# HELP! Continuing Deaths



## sopp2000 (Aug 14, 2012)

Sorry for my poor English, i'll try to describe the whole thing more clearly.
I used to have had four adult tinctorius live in one tank (size 90x45x90cm) for a whole summer.They were all active, bold and ready to eat anytime, and i didn't see any aggression among them.

From about two months ago, the temperature has droped very low, so I used heater for them.I called it heater, actually it was two heating pads posted outside close to the side glass of the tank.It raised the temperature inside up to 20-23℃ at normal time but when the mist and air system was working,the temperature may drop to 18℃ or below. I knew the temperature was not stable but I had no idea to optimize it.

Unfortunately there was something wrong with my FF's breeding at that time so I had to use mealworm instead.
3-5 mealworms (size 1-1.5cm) one frog one day, and they seemd like to eat.

After I feed them mealworms daily for 1 week, one of my tinctorius start to stop moving and eating, standing on same place the whole day, head down on chest.I isolated it in a clean box and watched it, let it bath with electrolytes, but no sign to recover.
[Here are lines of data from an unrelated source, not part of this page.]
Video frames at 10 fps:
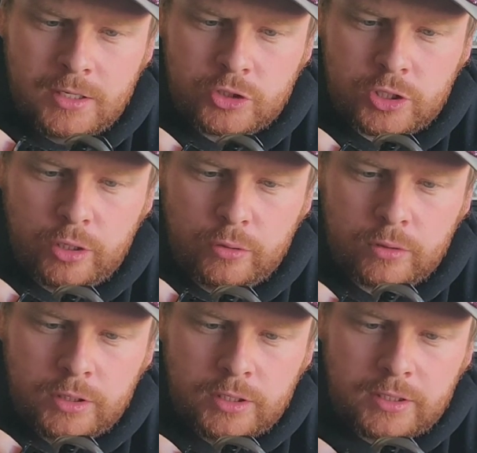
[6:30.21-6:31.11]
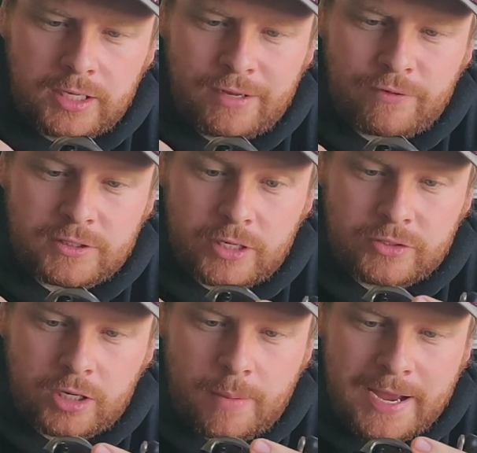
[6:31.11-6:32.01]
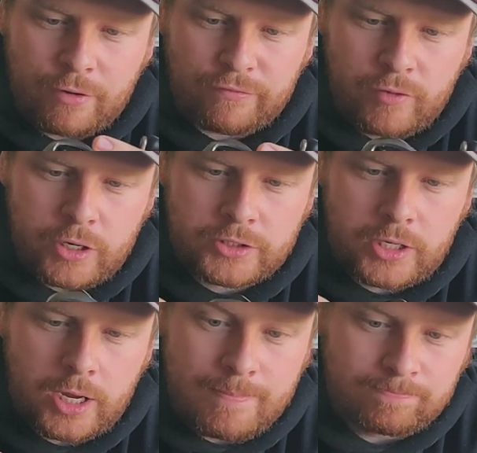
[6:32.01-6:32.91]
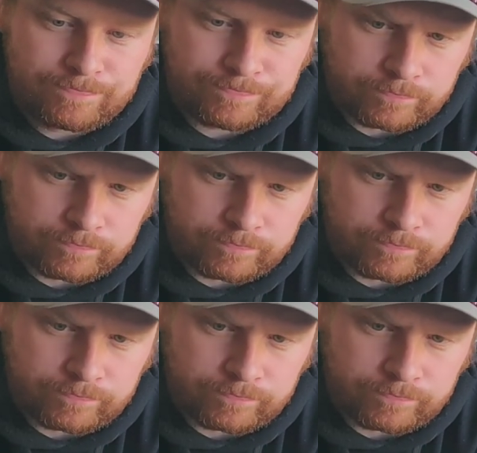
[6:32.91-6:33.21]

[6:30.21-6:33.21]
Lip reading: So if it doesn't come out first time,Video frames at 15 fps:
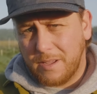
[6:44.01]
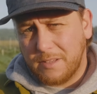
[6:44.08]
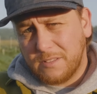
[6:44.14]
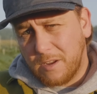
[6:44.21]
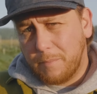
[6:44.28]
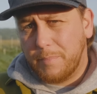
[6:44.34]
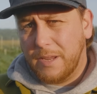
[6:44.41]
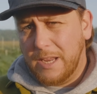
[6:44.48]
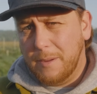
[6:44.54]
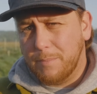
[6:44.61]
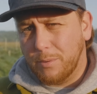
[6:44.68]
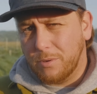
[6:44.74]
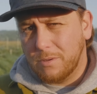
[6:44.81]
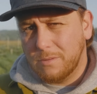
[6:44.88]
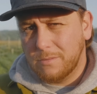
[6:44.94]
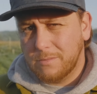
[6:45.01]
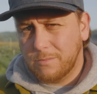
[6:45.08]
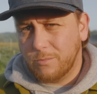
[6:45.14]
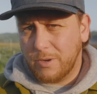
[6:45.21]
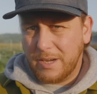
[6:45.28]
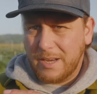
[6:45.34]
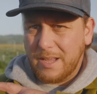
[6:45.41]
I saw people
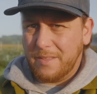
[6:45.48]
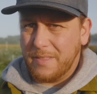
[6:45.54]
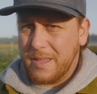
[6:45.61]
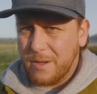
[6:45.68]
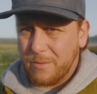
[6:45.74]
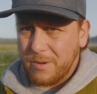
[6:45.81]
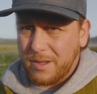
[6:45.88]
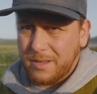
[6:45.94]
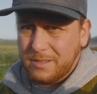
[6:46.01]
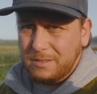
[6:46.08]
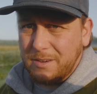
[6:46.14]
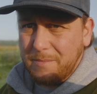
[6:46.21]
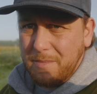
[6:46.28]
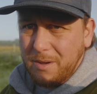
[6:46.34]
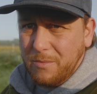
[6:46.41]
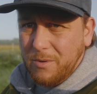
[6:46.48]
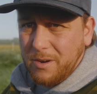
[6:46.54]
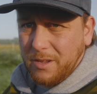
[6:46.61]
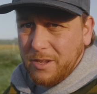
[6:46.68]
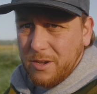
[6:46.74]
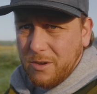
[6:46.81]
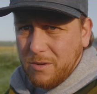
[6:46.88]
way down that way, so I might want
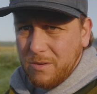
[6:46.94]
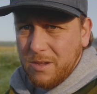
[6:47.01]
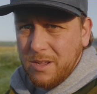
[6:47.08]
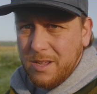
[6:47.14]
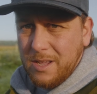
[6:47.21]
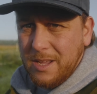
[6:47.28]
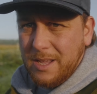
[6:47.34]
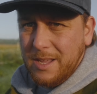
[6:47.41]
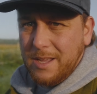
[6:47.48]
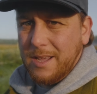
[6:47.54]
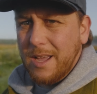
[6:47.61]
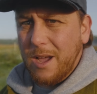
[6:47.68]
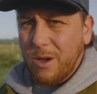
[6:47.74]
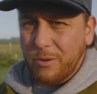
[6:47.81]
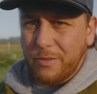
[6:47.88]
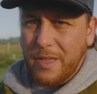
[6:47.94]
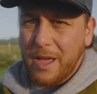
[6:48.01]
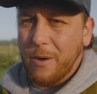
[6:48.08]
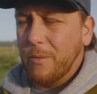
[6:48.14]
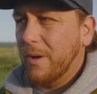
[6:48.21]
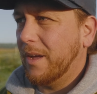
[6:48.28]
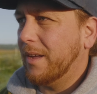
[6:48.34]
to go out
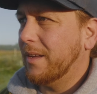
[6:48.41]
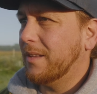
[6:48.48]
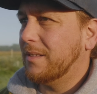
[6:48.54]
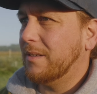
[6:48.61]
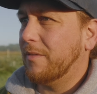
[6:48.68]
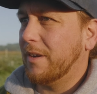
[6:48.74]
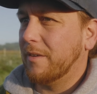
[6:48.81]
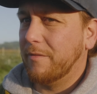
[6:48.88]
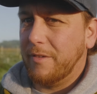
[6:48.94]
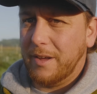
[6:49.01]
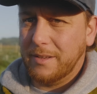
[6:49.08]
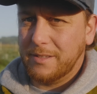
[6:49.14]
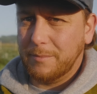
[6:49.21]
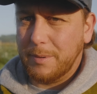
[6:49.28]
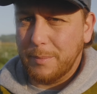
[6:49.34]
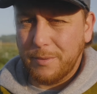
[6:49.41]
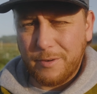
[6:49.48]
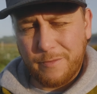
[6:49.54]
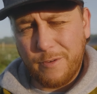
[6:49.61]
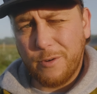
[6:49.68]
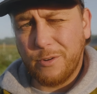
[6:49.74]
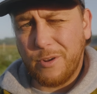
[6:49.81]
that way and see if I can find some people to
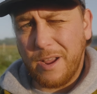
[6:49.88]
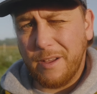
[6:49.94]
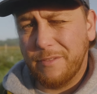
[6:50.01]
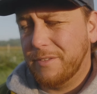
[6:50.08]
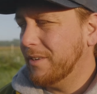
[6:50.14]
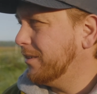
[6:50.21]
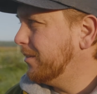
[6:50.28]
photograph.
I didn't found any shit in the box even it ate a lot when it was healthy and its abdomen was bulgy all the time. Then I let it bath with electrolytes and thiamphenicol and metronidazole, and even feed a little thiamphenicol and metronidazole into its mouth, but eventually I got nothing but speeding up its death...
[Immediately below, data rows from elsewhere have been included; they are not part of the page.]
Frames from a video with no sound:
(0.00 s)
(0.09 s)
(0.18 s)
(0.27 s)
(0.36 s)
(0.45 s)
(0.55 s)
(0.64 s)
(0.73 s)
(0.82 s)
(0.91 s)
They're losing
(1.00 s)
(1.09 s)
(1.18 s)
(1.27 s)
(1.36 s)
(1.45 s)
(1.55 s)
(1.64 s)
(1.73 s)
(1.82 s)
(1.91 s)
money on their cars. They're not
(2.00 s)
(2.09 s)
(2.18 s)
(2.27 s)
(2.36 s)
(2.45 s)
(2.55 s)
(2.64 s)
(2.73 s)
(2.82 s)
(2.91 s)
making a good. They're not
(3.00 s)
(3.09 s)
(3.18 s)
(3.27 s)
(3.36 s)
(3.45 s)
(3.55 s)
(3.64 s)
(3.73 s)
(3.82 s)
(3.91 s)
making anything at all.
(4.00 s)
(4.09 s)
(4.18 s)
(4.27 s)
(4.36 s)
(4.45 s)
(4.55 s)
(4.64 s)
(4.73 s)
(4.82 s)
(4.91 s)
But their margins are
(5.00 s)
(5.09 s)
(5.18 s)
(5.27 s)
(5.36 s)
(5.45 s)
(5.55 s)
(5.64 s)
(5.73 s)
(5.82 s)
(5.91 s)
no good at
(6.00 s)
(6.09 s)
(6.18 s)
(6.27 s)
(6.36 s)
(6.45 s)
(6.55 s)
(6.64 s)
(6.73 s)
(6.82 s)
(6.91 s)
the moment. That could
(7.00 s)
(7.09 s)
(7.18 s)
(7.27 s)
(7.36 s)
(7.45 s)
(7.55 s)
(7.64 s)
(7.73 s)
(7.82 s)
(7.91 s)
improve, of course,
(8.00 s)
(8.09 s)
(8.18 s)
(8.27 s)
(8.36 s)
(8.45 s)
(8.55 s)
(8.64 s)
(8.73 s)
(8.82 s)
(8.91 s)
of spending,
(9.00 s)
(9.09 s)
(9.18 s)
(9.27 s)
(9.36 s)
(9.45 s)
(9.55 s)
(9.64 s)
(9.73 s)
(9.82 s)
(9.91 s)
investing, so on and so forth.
Not long after the fist dead, the second frog came out with the same symptoms. This time I didn't force to feed it medicine just bath, hoping it can recover by itself, but it still dead. Last week, the third...It is indeed sadly and hopeless

I couldn't found any vet who is familiar with amphibians around me, so I had to cut the body off by my self, i mean to anatomy, but far from professional. From the anatomy, i found a part of bowel is become black. 

Is this the reason of death?
What kind of antibiotics shall I use? 
Is that happen because of instable change of temperatue and over feed?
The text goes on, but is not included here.